▶ [What you need to do]: Your copy should match the records below exactly, except for the pictures.

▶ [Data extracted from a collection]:
BEGIN

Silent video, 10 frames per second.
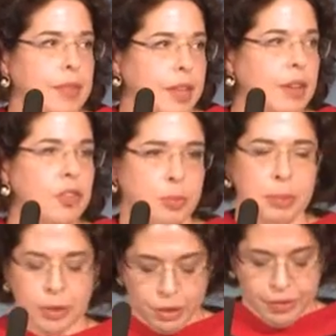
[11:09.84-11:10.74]
A few
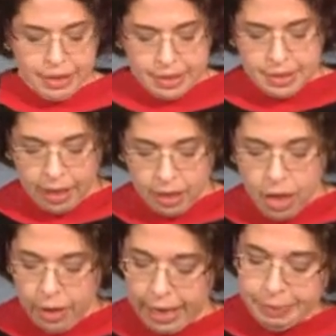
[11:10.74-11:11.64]
people are feeling stuck.
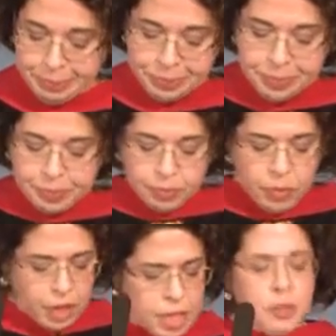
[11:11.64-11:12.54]
Okay.
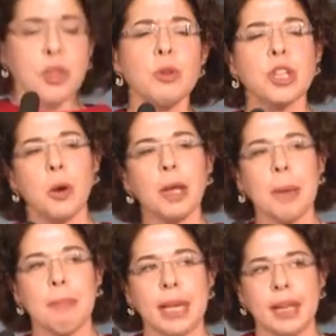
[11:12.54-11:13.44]
If you don't
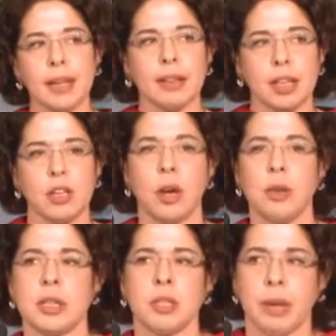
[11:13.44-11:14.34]
immediately know
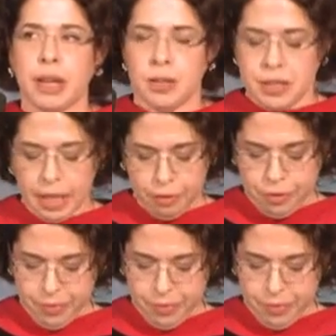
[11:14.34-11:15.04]
this about yourself,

END

▶ [Response to the task]:
Silent video, 10 frames per second.
[11:09.84-11:10.74]
A few
[11:10.74-11:11.64]
people are feeling stuck.
[11:11.64-11:12.54]
Okay.
[11:12.54-11:13.44]
If you don't
[11:13.44-11:14.34]
immediately know
[11:14.34-11:15.04]
this about yourself,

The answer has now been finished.